Cardiovascular disease screening in homeless individuals: A feasibility study.


Author: Julian Surey, Martha Veitch, Nader Al-Shakarchi, Sally Rogers, Stan Burridge, Mark Leonard, Alistair Story, Amitava Banerjee

Theme: Models of Care Year: 2023

Background:
The risk and burden of cardiovascular disease (CVD) are higher in homeless than in housed individuals, yet population-level CVD screening largely excludes homeless individuals. This pilot aimed to investigate the feasibility of dedicated mobile CVD screening for homeless individuals and estimate the prevalence of risk factors and burden of CVD.

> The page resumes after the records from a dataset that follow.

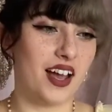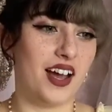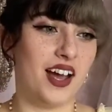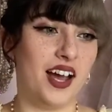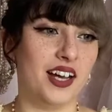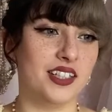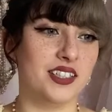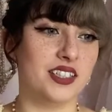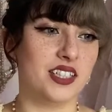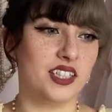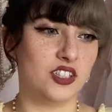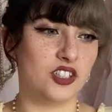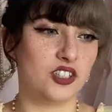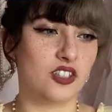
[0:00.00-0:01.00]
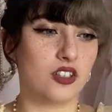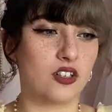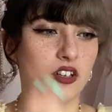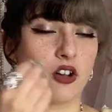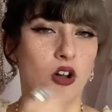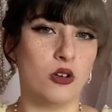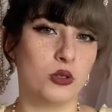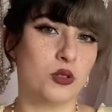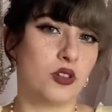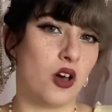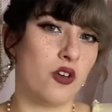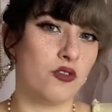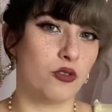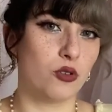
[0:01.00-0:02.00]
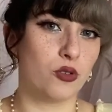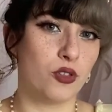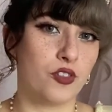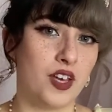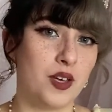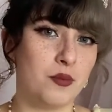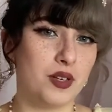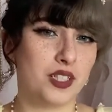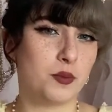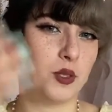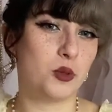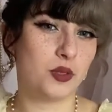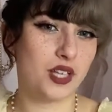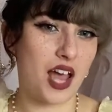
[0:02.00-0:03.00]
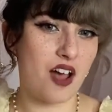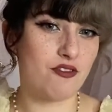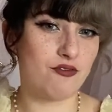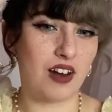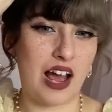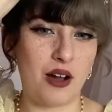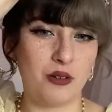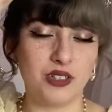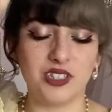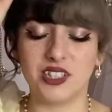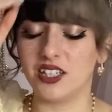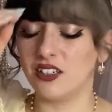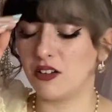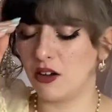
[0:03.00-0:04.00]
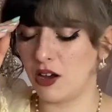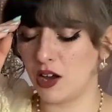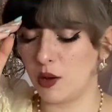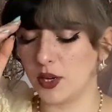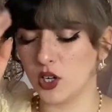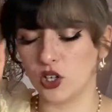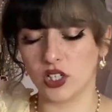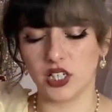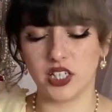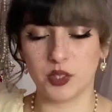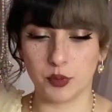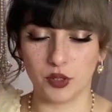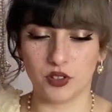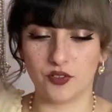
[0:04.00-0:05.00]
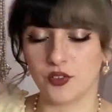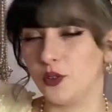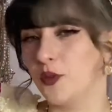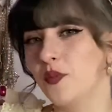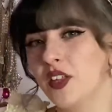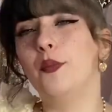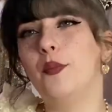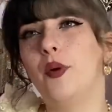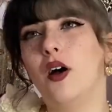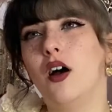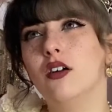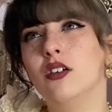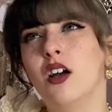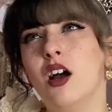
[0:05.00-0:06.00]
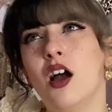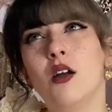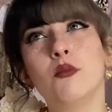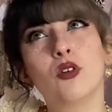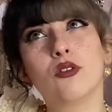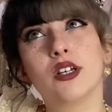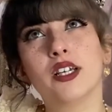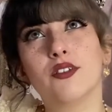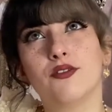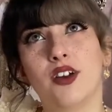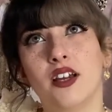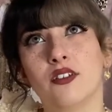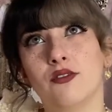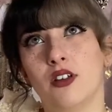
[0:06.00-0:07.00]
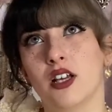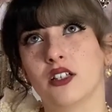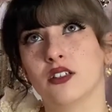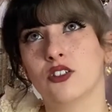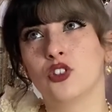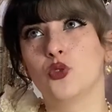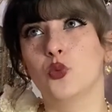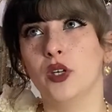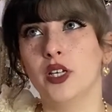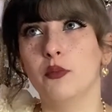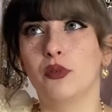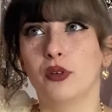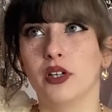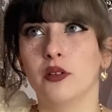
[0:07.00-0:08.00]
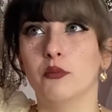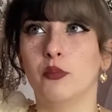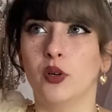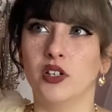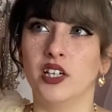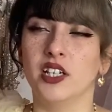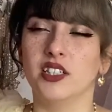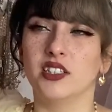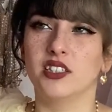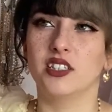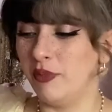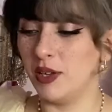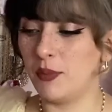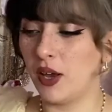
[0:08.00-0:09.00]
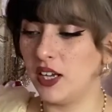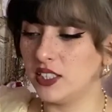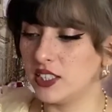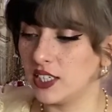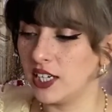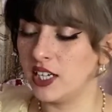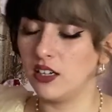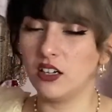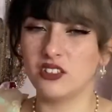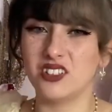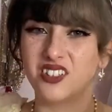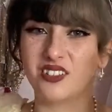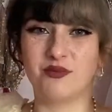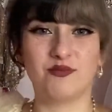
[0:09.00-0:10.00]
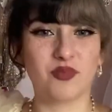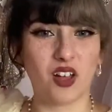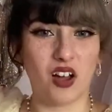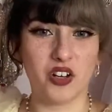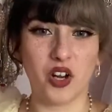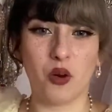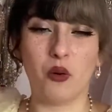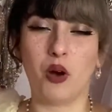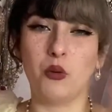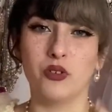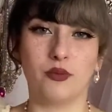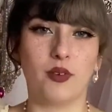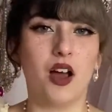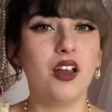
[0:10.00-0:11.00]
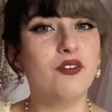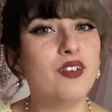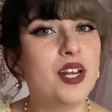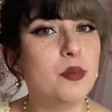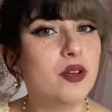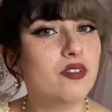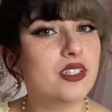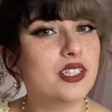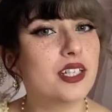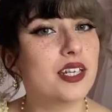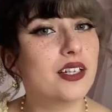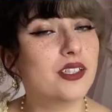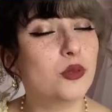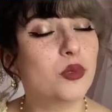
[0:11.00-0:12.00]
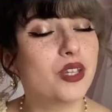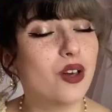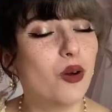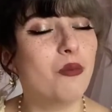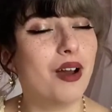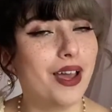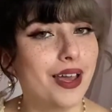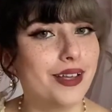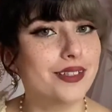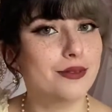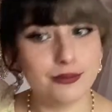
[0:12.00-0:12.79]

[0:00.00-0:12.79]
and it just goes with the overall theme, especially when they have flowers in. Oh my god, it's beautiful. But I'm not really a fan of like sweet print bonnets. Me personally, I know I'd feel a bit ridiculous with it on my head.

Description of model of care/intervention:
Peers, health professionals and researchers co-developed and implemented a 15-minute CVD assessment alongside Find&Treat (a peer-led, multi-disciplinary outreach team working across London) during routine visits to emergency homeless accommodations. This included a questionnaire (demographic, medical history and symptom data) and clinical assessment (blood pressure, ABPI, cholesterol, HDL, HDL ratio, glucose, HbA1c and mobile ECG to detect atrial fibrillation, AF).

Effectiveness:
524 individuals were screened in 75 routine visits (May 2019-January 2023). Mean age was 47 years. Male gender (79%) and white ethnicity (55%) were more common. Current or previous smoking (79%), previous CVD (15%) and family history of heart attack in a 1st degree relative<60 years (27%) were common.

Only 2% reported previous diagnosis of high cholesterol but upon screening, 24% had total cholesterol>5.0 mmol/L. Prevalence of AF was high, particularly among those aged 18-30 (12%). Asian/British Asian individuals had highest prevalence of raised HbA1C levels (>6%) (24%), compared to black/black British (18%) and white (5%) individuals. Among those aged 25-84 with no previous CVD, one third had ≥10% risk of developing a heart attack or stroke over the next 10 years (33%), consistent across different ethnic groups: white (32%), black (31%) and Asian (35.3%).

Conclusions and next steps:
A simple CVD assessment for homeless individuals was feasible and identified gaps in diagnosis. There is a high burden of CVD risk factors and CVD amongst homeless individuals, which could be addressed by integration of CVD screening into existing inclusion health outreach frameworks.